In 1917 at the age of 18 Polk entered Tuskegee Institute, later known as Tuskegee University, hoping to study art. At the time, Tuskegee did not have an art program. He instead studied photography under noted black photographer C. M. Battey. In 1924, Polk graduated from Tuskegee and moved to Chicago, Illinois where he apprenticed with photographer Fred Jensen. Polk returned to Tuskegee in 1927, where he opened his first studio and joined the Photo Department Faculty at the Institute in 1928. He became the Head of the Department in 1933. From 1939 until his death he was the official photographer for Tuskegee Institute.
During his time at Tuskegee, Polk photographed four school presidents. He was responsible for taking the 1941 photo of Eleanor Roosevelt with civilian pilot Alfred Anderson that inspired the formation and the deployment of the Tuskegee Airmen in World War II in 1942. During the 1960s, he documented the Civil Rights Movement and especially Tuskegee Institute’s student protests. Polk photographed Dr. Martin Luther King Jr., Muhammad Ali, and other civil rights leaders who came to the Tuskegee campus. He also provided the local black press with images that focused on education, and frequently took images that reflected on the intense determination of African American students in the region to graduate from high school and college. Polk’s collection also includes hundreds of photos of the great scientist George Washington Carver researching in his laboratory, teaching and mentoring students. Mr. Polk and Dr. Carver had a working relationship to make sure they captured the history of the scientist’s most significant innovations.

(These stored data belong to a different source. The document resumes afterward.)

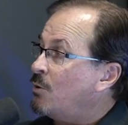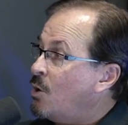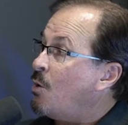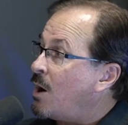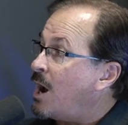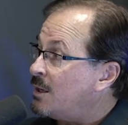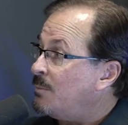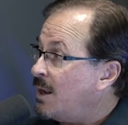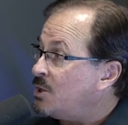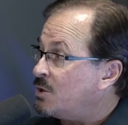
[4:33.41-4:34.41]
no
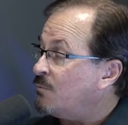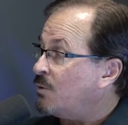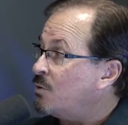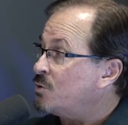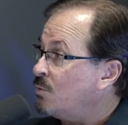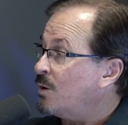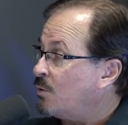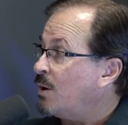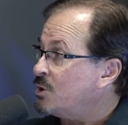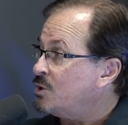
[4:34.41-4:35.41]
condemnation for those who are in
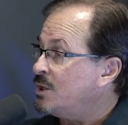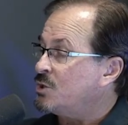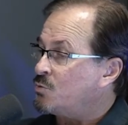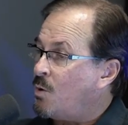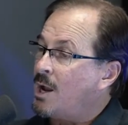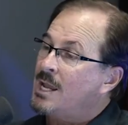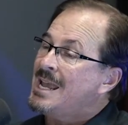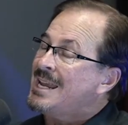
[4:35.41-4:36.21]
Christ Jesus. Why?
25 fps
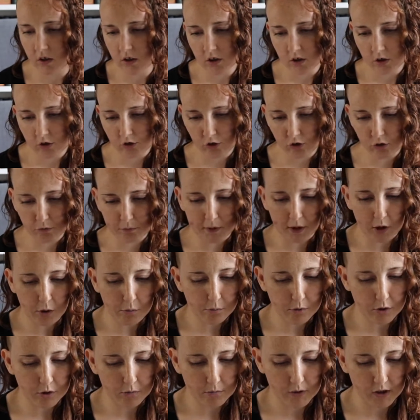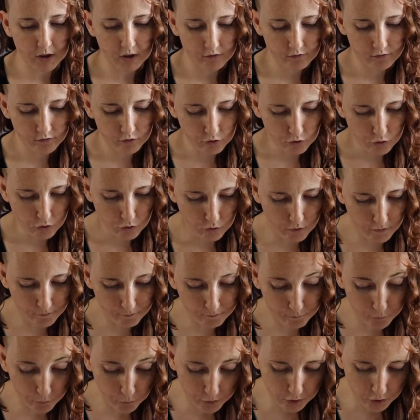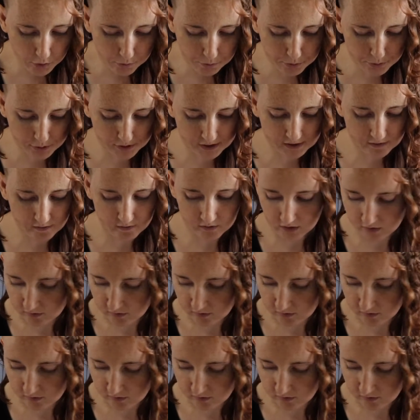2 metal bookmarks, 2 foil prints, a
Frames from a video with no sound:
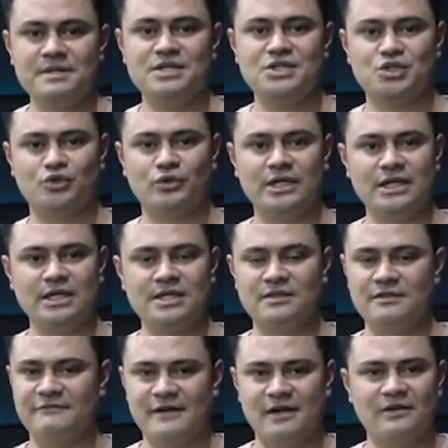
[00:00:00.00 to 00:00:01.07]

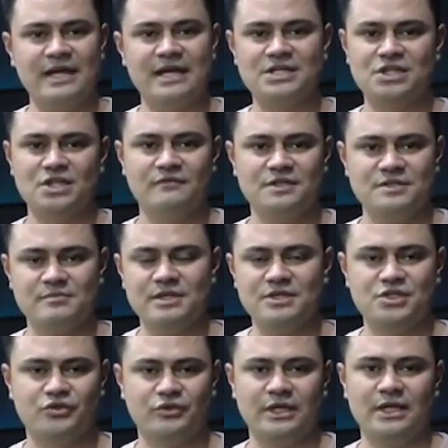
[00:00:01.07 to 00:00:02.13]
ministry, the foundation of his
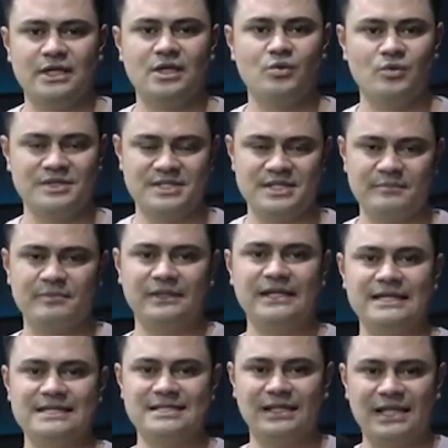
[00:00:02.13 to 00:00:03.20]
ministry, was
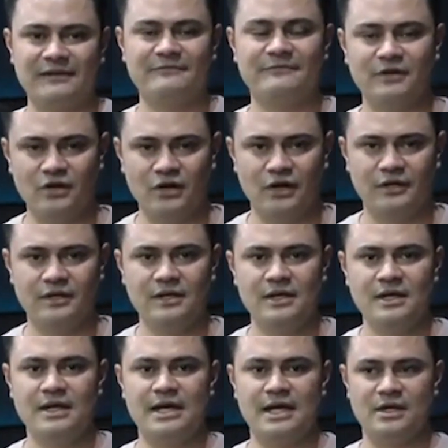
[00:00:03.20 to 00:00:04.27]
simply his love for God.
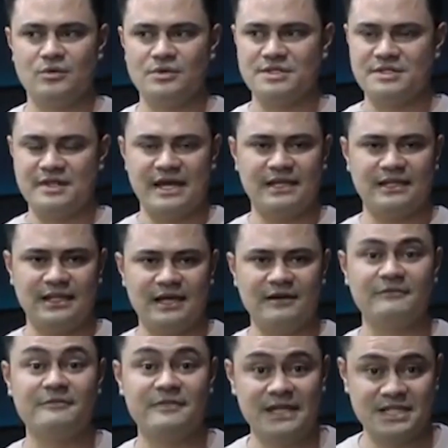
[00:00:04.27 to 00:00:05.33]
And it was that
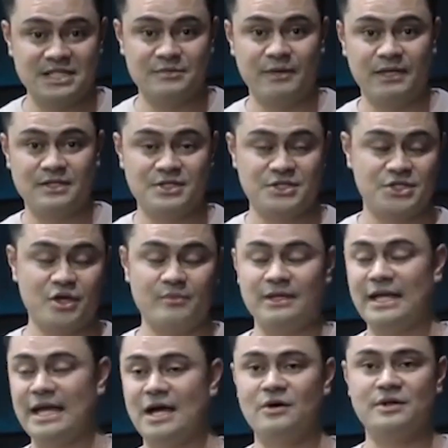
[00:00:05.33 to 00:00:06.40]
love that he spent so
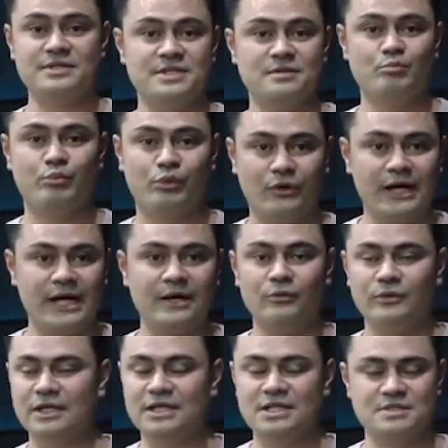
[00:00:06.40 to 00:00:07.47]
many hours in
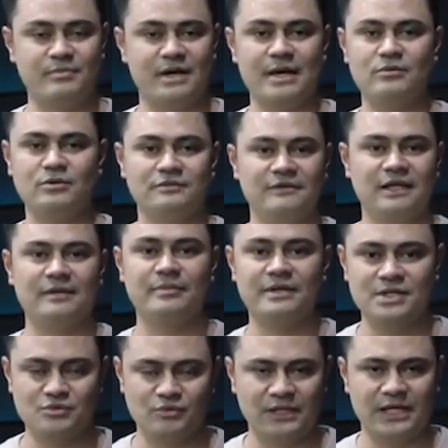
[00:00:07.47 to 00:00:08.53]
prayer, reading his Bible,
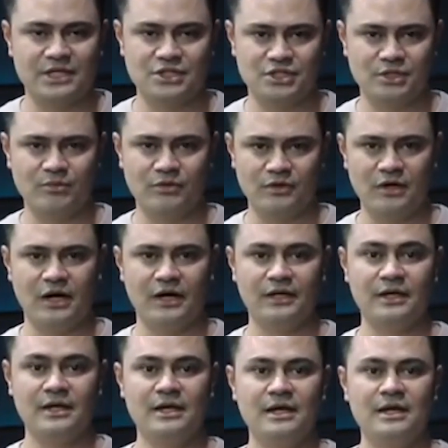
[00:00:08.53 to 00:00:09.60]
developing his relationship with
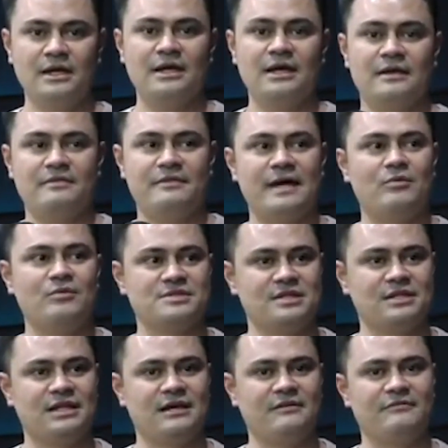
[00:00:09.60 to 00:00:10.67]
God. And that
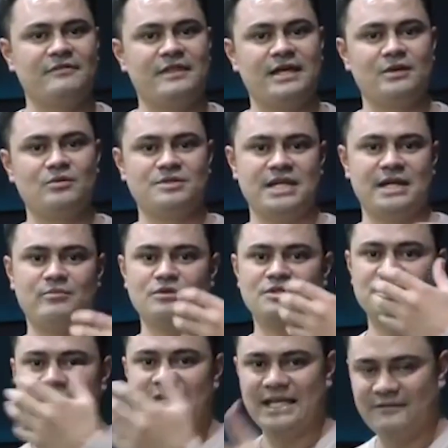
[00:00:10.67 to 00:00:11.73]
was the love that he was
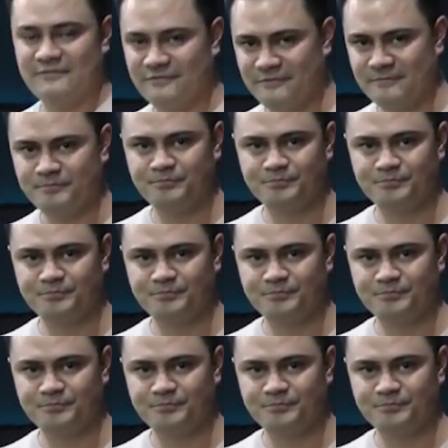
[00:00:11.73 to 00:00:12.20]
able to give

Although he was “Tuskegee’s photographer,” Polk is best-known for his photos of elderly working people in rural Alabama. His 1932 image, entitled “The Boss,” shows a confident female farm worker whom he discovered setting up a produce stand near the Tuskegee campus. She stands proudly in her everyday clothes, defying the viewer to dismiss her headscarf and apron as comical or picturesque and in doing so, challenges the then popular commercial portraits of “black mammies.”
Prentice Polk passed away on December 29, 1985, in Tallassee, Alabama at the age of 87. Polk was buried in Tuskegee Institute’s historic cemetery on campus.